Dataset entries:
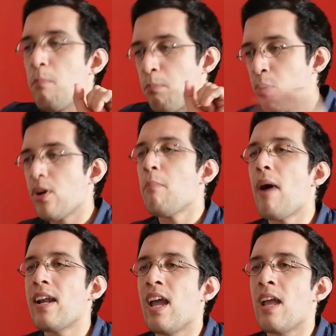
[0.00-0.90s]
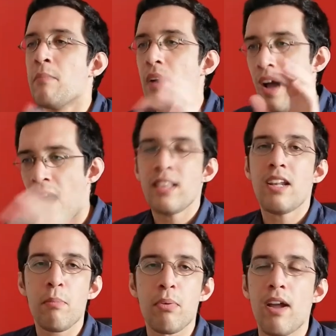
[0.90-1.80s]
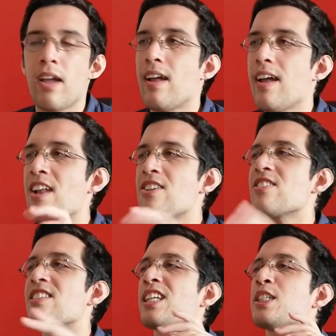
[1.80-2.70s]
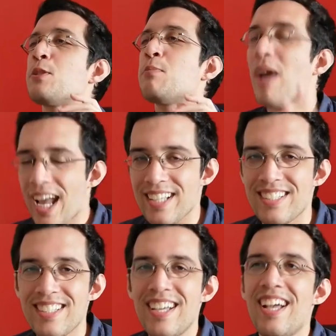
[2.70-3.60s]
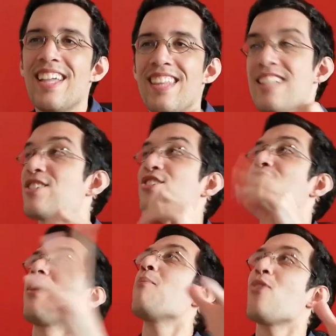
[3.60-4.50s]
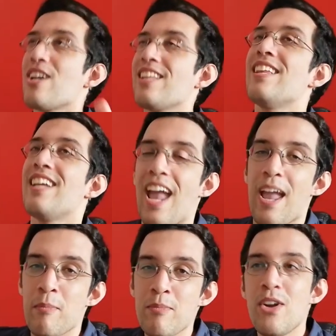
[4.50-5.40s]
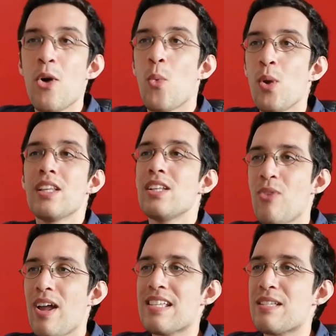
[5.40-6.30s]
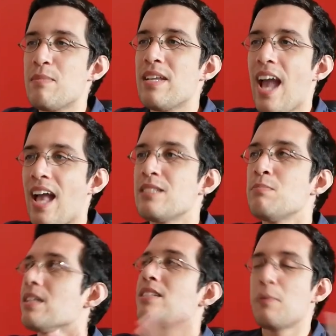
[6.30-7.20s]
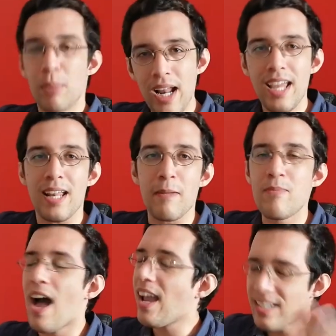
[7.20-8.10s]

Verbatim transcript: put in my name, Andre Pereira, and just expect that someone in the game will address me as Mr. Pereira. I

==

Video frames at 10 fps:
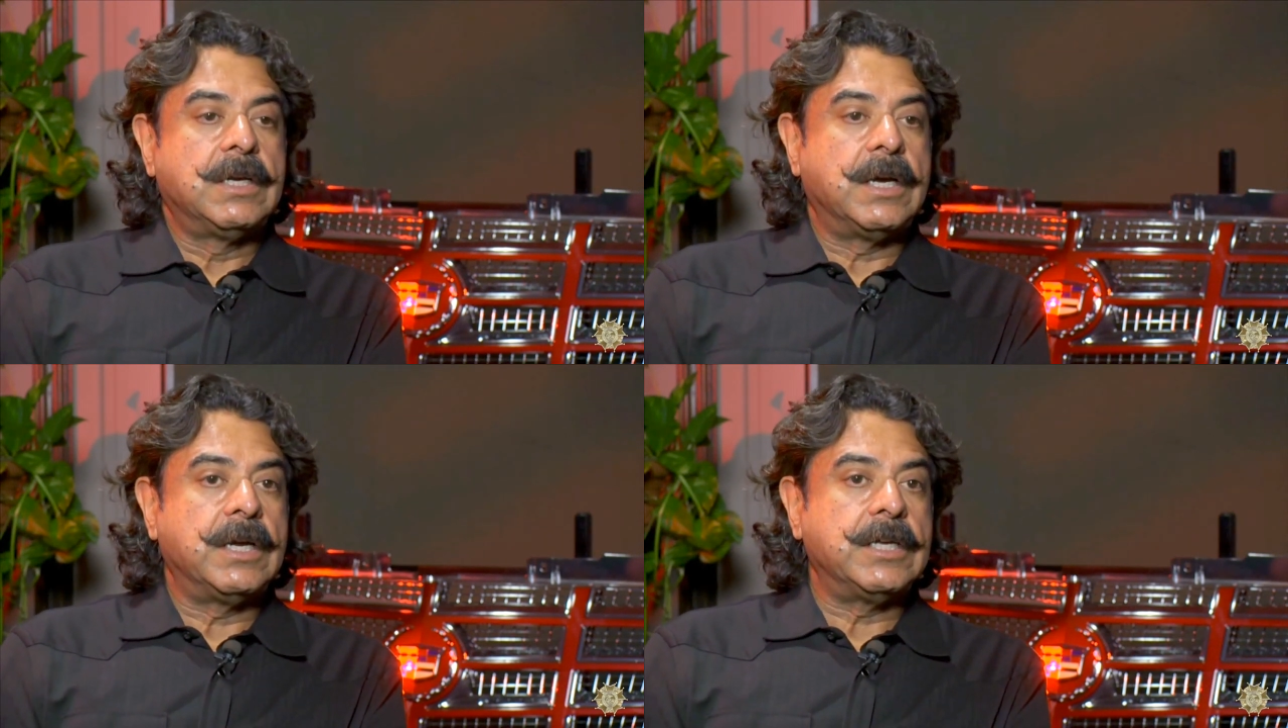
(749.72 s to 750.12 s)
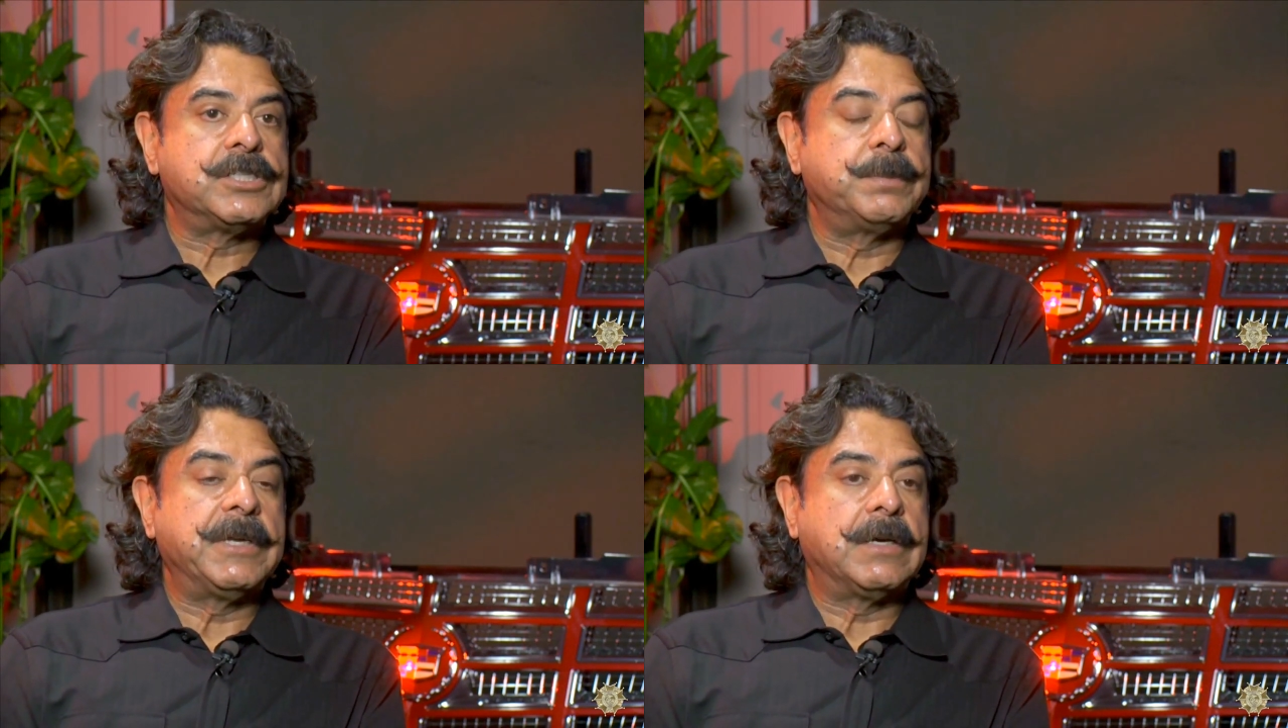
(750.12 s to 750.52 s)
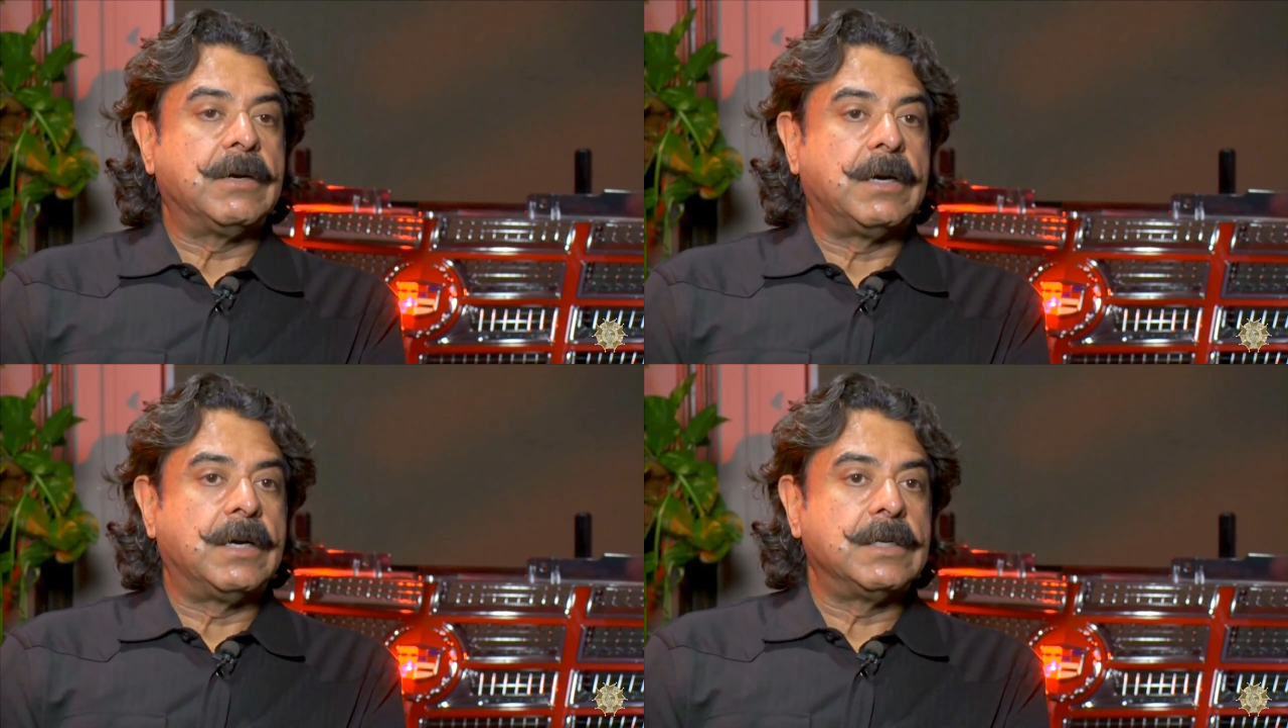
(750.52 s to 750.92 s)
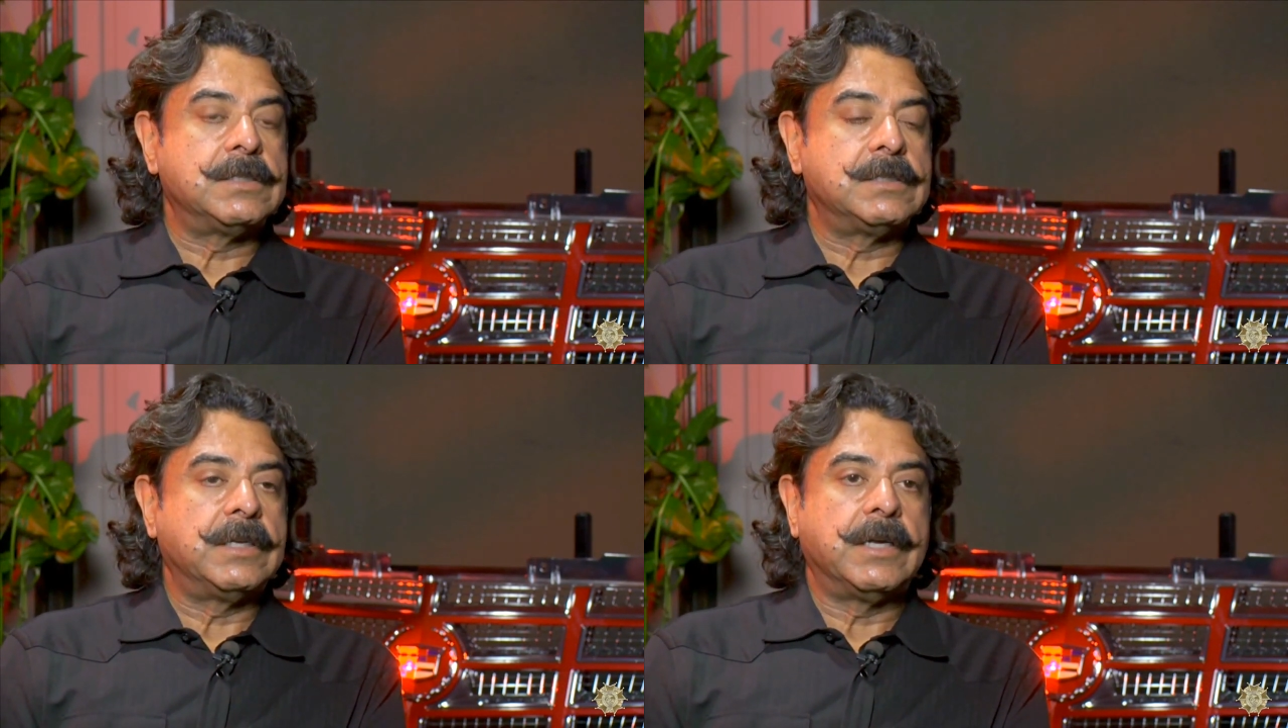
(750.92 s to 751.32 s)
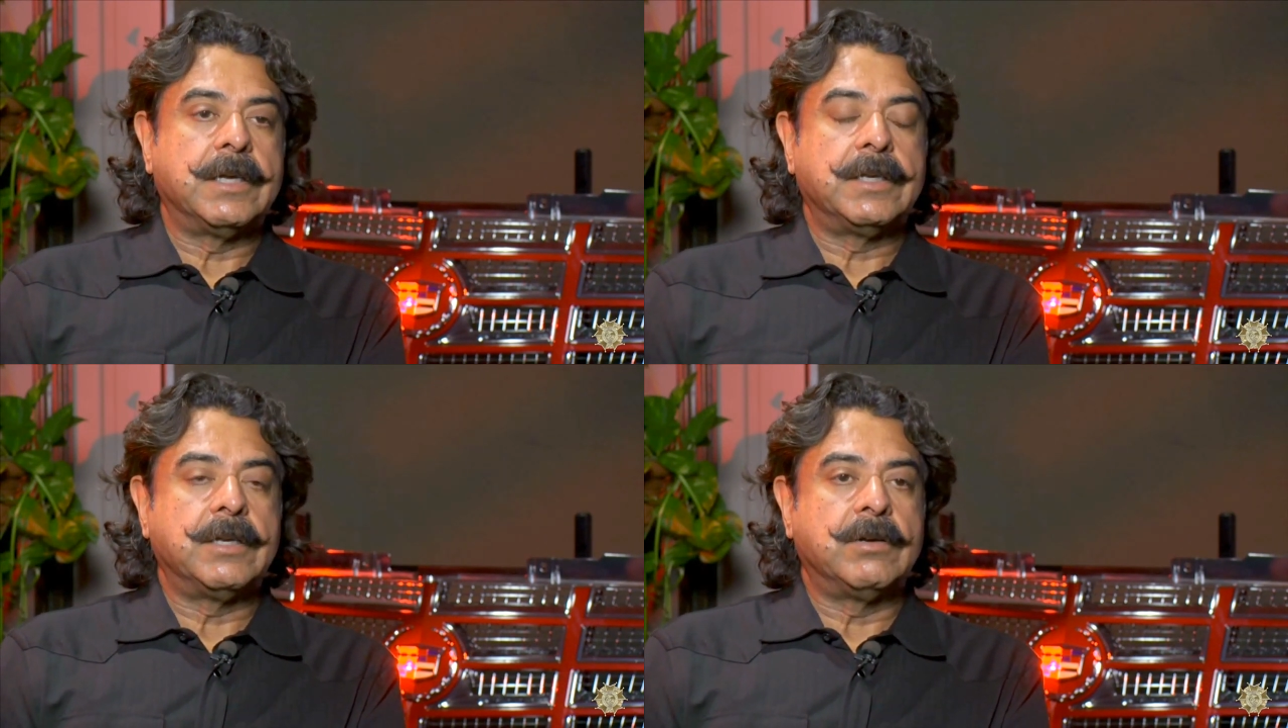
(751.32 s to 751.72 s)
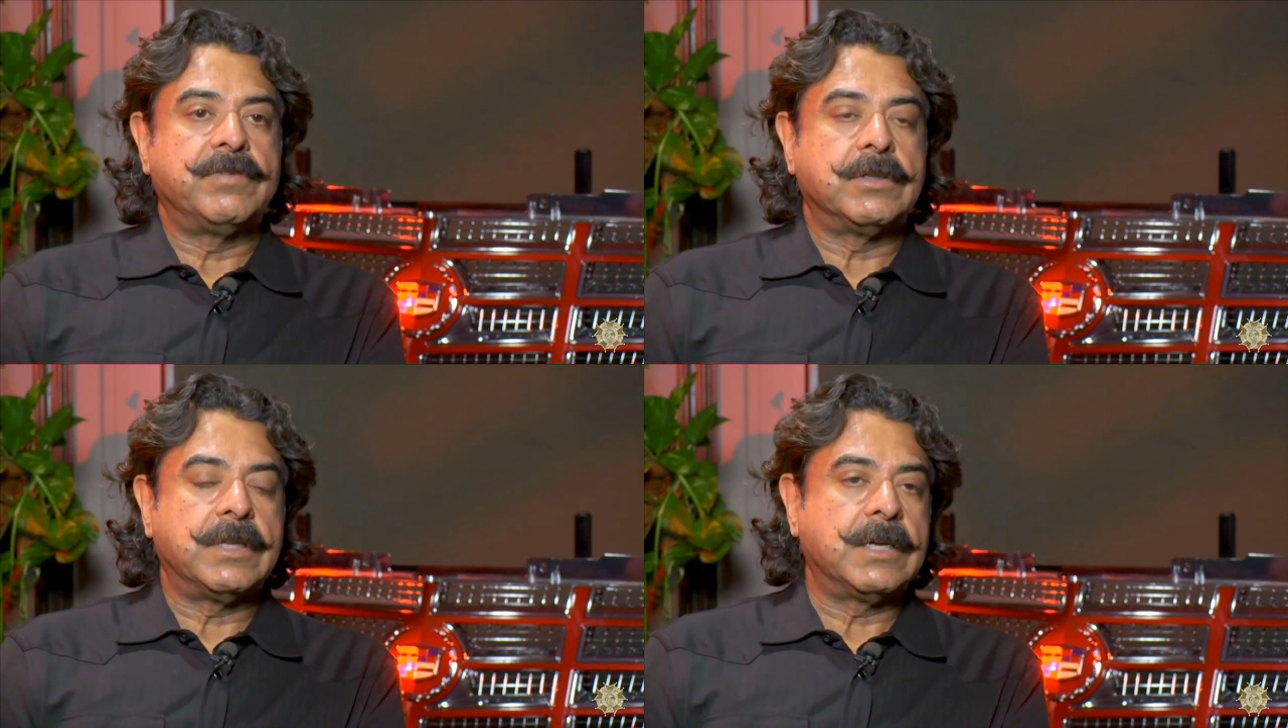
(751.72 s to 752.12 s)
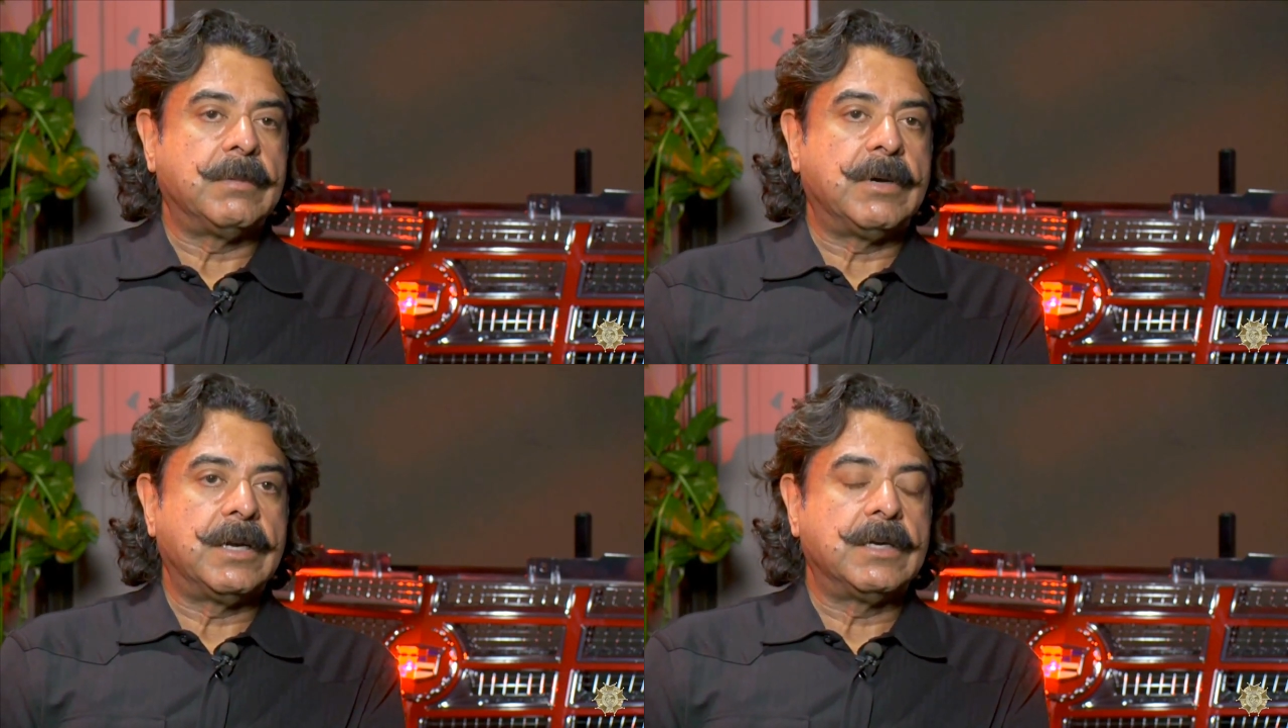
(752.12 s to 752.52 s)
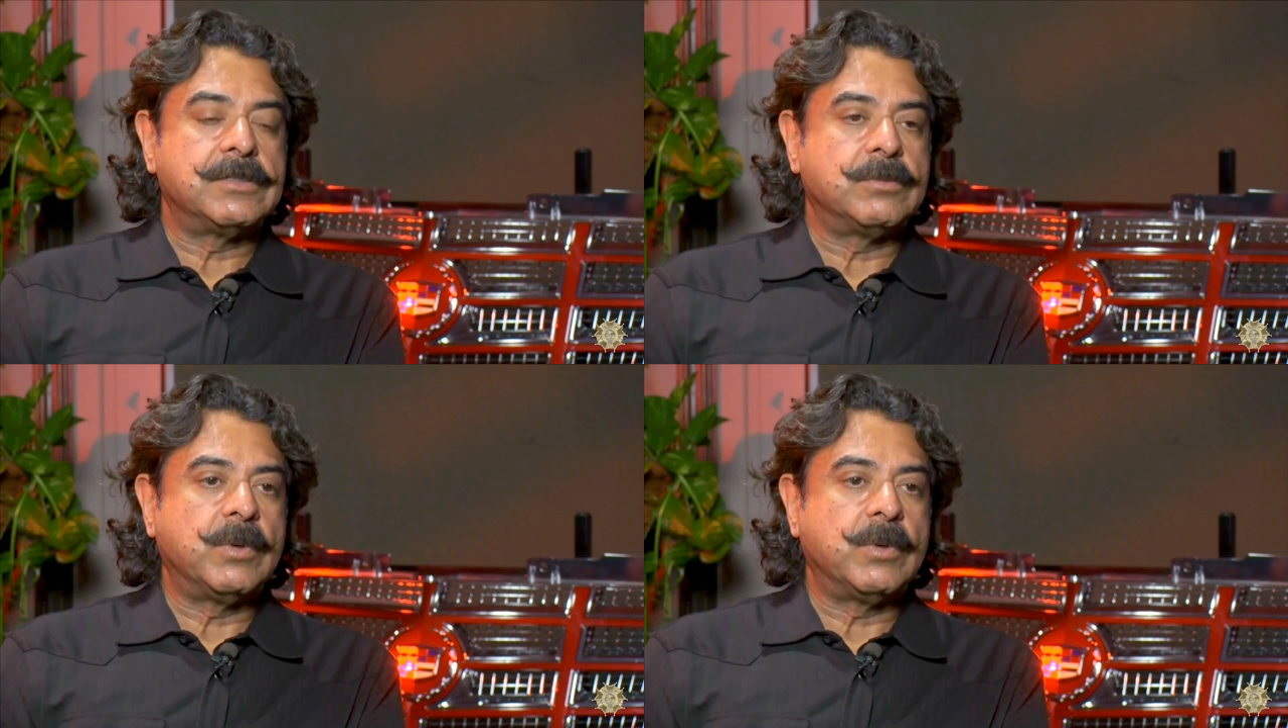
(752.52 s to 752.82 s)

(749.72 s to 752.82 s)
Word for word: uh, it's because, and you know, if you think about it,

# PROBLEM TO SOLVE
Starting at the line containing "[0.00-0.90s]" and stopping at the line containing "Verbatim transcript: put", output each line exactly as it appears above. Leave out the pictures.

# YOUR SOLUTION
[0.00-0.90s]
[0.90-1.80s]
[1.80-2.70s]
[2.70-3.60s]
[3.60-4.50s]
[4.50-5.40s]
[5.40-6.30s]
[6.30-7.20s]
[7.20-8.10s]

Verbatim transcript: put in my name, Andre Pereira, and just expect that someone in the game will address me as Mr. Pereira. I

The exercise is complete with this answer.